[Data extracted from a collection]

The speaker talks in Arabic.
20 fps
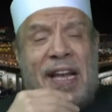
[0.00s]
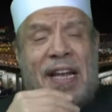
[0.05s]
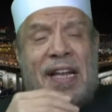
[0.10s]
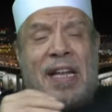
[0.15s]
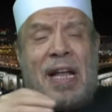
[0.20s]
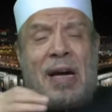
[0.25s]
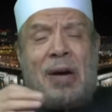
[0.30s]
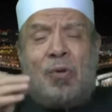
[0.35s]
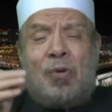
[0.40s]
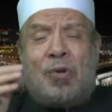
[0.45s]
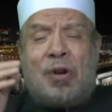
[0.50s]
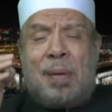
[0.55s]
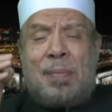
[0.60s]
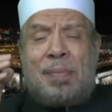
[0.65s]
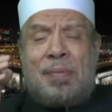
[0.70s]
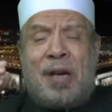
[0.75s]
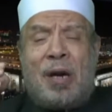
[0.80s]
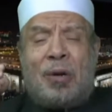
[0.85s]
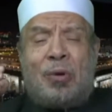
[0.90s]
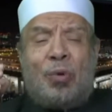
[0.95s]
إنه
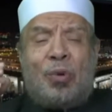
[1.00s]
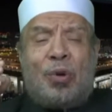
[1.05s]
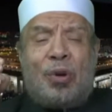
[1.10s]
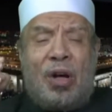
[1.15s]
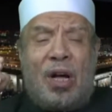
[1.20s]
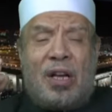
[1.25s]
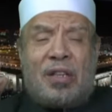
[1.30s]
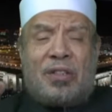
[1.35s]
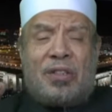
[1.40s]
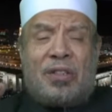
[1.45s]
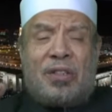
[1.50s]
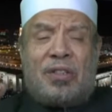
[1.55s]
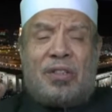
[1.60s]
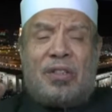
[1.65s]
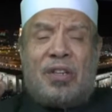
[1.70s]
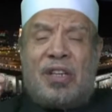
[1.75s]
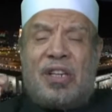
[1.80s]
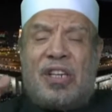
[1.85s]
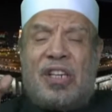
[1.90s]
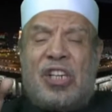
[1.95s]
لم يكن
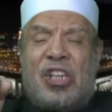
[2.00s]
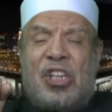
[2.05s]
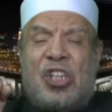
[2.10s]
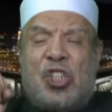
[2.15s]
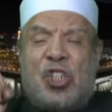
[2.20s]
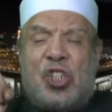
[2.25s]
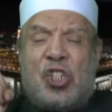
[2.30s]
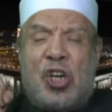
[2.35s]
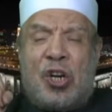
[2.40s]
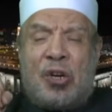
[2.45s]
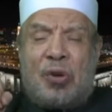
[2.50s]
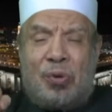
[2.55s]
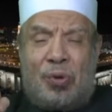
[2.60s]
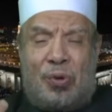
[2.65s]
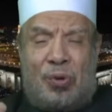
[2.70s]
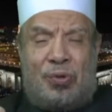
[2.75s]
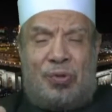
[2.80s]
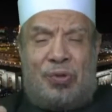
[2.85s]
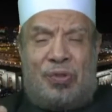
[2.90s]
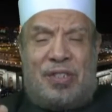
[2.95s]
قط
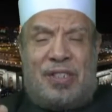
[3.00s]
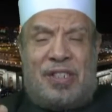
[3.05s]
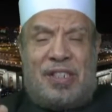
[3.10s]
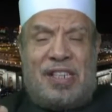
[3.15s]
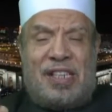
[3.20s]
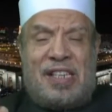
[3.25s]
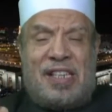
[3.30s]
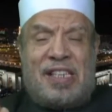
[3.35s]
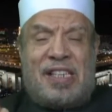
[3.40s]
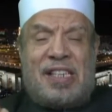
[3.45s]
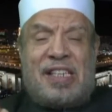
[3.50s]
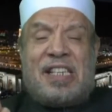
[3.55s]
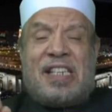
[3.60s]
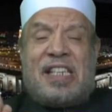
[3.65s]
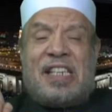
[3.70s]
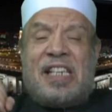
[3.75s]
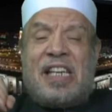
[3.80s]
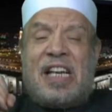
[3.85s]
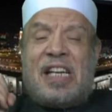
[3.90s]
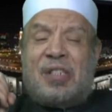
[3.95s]
شرع
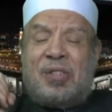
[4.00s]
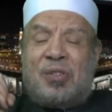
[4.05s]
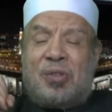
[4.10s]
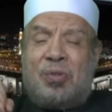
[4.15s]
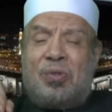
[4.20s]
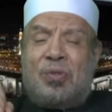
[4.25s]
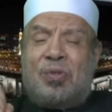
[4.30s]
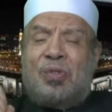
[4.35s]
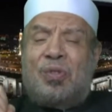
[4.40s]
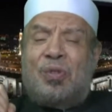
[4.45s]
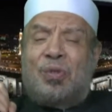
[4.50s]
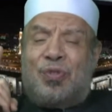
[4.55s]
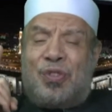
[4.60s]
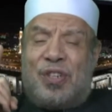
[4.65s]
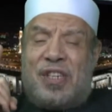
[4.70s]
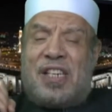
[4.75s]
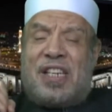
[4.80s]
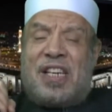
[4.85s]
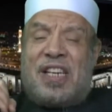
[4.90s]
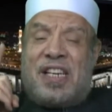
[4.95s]
يسوغ
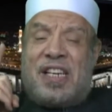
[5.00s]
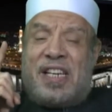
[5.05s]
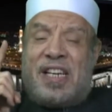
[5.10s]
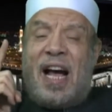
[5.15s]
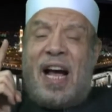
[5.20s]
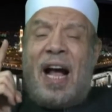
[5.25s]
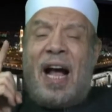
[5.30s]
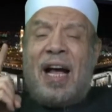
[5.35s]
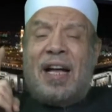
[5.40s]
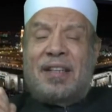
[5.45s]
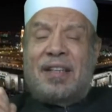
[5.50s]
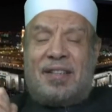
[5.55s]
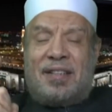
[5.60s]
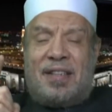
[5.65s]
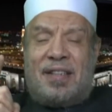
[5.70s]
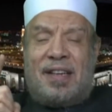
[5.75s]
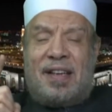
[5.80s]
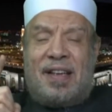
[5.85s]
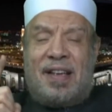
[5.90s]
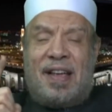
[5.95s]
فيه لأحد
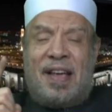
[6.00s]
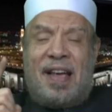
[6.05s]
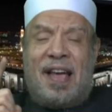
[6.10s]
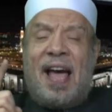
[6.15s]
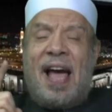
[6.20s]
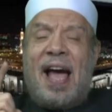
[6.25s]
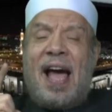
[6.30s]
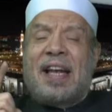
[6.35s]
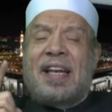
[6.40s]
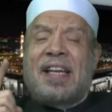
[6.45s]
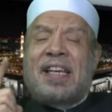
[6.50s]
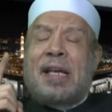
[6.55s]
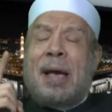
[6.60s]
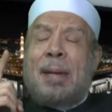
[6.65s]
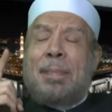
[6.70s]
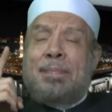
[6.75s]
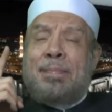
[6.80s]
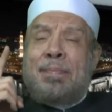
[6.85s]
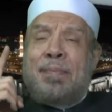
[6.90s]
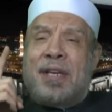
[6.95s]
أن
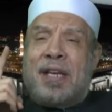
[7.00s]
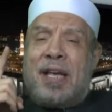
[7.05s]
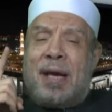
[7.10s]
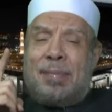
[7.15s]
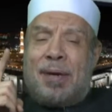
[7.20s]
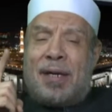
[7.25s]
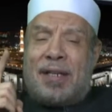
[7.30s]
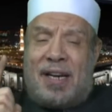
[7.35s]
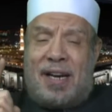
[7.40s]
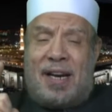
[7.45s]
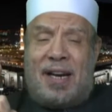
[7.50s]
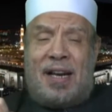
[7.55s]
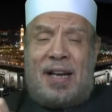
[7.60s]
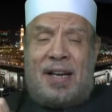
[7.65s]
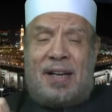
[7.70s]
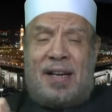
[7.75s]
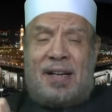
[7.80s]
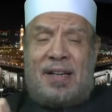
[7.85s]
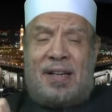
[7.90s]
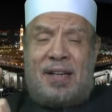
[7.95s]
يبني
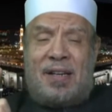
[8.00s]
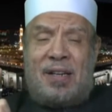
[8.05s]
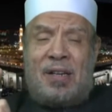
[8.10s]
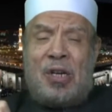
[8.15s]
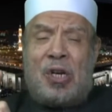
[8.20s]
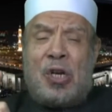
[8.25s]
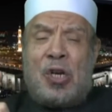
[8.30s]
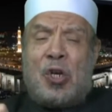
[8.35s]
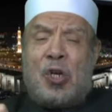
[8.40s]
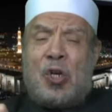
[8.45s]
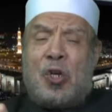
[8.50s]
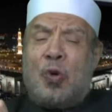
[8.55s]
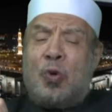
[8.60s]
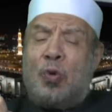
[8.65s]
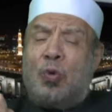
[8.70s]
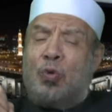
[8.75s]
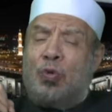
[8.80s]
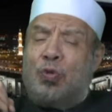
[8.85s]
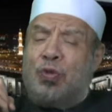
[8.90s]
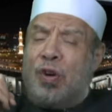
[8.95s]
مكانا
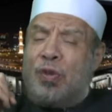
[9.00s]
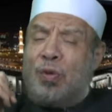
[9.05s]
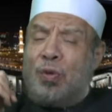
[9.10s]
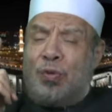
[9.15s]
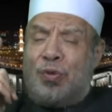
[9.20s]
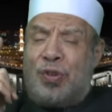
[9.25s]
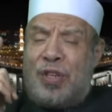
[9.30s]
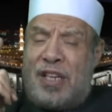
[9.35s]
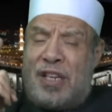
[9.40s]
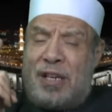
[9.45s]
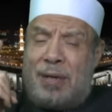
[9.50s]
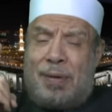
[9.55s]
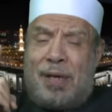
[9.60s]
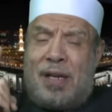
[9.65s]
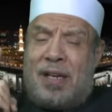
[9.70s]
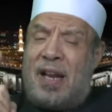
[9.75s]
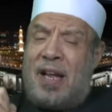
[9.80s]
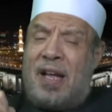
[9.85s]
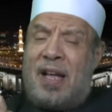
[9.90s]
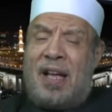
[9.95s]
يكفر فيه
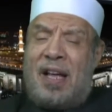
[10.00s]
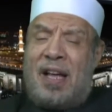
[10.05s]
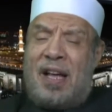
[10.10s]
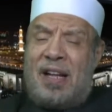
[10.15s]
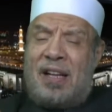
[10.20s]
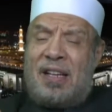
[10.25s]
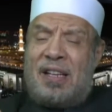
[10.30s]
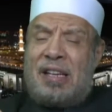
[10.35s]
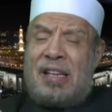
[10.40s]
بالله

## Activity
Copy the entries exactly. No pictures.

## Answer below
The speaker talks in Arabic.
20 fps
[0.00s]
[0.05s]
[0.10s]
[0.15s]
[0.20s]
[0.25s]
[0.30s]
[0.35s]
[0.40s]
[0.45s]
[0.50s]
[0.55s]
[0.60s]
[0.65s]
[0.70s]
[0.75s]
[0.80s]
[0.85s]
[0.90s]
[0.95s]
إنه
[1.00s]
[1.05s]
[1.10s]
[1.15s]
[1.20s]
[1.25s]
[1.30s]
[1.35s]
[1.40s]
[1.45s]
[1.50s]
[1.55s]
[1.60s]
[1.65s]
[1.70s]
[1.75s]
[1.80s]
[1.85s]
[1.90s]
[1.95s]
لم يكن
[2.00s]
[2.05s]
[2.10s]
[2.15s]
[2.20s]
[2.25s]
[2.30s]
[2.35s]
[2.40s]
[2.45s]
[2.50s]
[2.55s]
[2.60s]
[2.65s]
[2.70s]
[2.75s]
[2.80s]
[2.85s]
[2.90s]
[2.95s]
قط
[3.00s]
[3.05s]
[3.10s]
[3.15s]
[3.20s]
[3.25s]
[3.30s]
[3.35s]
[3.40s]
[3.45s]
[3.50s]
[3.55s]
[3.60s]
[3.65s]
[3.70s]
[3.75s]
[3.80s]
[3.85s]
[3.90s]
[3.95s]
شرع
[4.00s]
[4.05s]
[4.10s]
[4.15s]
[4.20s]
[4.25s]
[4.30s]
[4.35s]
[4.40s]
[4.45s]
[4.50s]
[4.55s]
[4.60s]
[4.65s]
[4.70s]
[4.75s]
[4.80s]
[4.85s]
[4.90s]
[4.95s]
يسوغ
[5.00s]
[5.05s]
[5.10s]
[5.15s]
[5.20s]
[5.25s]
[5.30s]
[5.35s]
[5.40s]
[5.45s]
[5.50s]
[5.55s]
[5.60s]
[5.65s]
[5.70s]
[5.75s]
[5.80s]
[5.85s]
[5.90s]
[5.95s]
فيه لأحد
[6.00s]
[6.05s]
[6.10s]
[6.15s]
[6.20s]
[6.25s]
[6.30s]
[6.35s]
[6.40s]
[6.45s]
[6.50s]
[6.55s]
[6.60s]
[6.65s]
[6.70s]
[6.75s]
[6.80s]
[6.85s]
[6.90s]
[6.95s]
أن
[7.00s]
[7.05s]
[7.10s]
[7.15s]
[7.20s]
[7.25s]
[7.30s]
[7.35s]
[7.40s]
[7.45s]
[7.50s]
[7.55s]
[7.60s]
[7.65s]
[7.70s]
[7.75s]
[7.80s]
[7.85s]
[7.90s]
[7.95s]
يبني
[8.00s]
[8.05s]
[8.10s]
[8.15s]
[8.20s]
[8.25s]
[8.30s]
[8.35s]
[8.40s]
[8.45s]
[8.50s]
[8.55s]
[8.60s]
[8.65s]
[8.70s]
[8.75s]
[8.80s]
[8.85s]
[8.90s]
[8.95s]
مكانا
[9.00s]
[9.05s]
[9.10s]
[9.15s]
[9.20s]
[9.25s]
[9.30s]
[9.35s]
[9.40s]
[9.45s]
[9.50s]
[9.55s]
[9.60s]
[9.65s]
[9.70s]
[9.75s]
[9.80s]
[9.85s]
[9.90s]
[9.95s]
يكفر فيه
[10.00s]
[10.05s]
[10.10s]
[10.15s]
[10.20s]
[10.25s]
[10.30s]
[10.35s]
[10.40s]
بالله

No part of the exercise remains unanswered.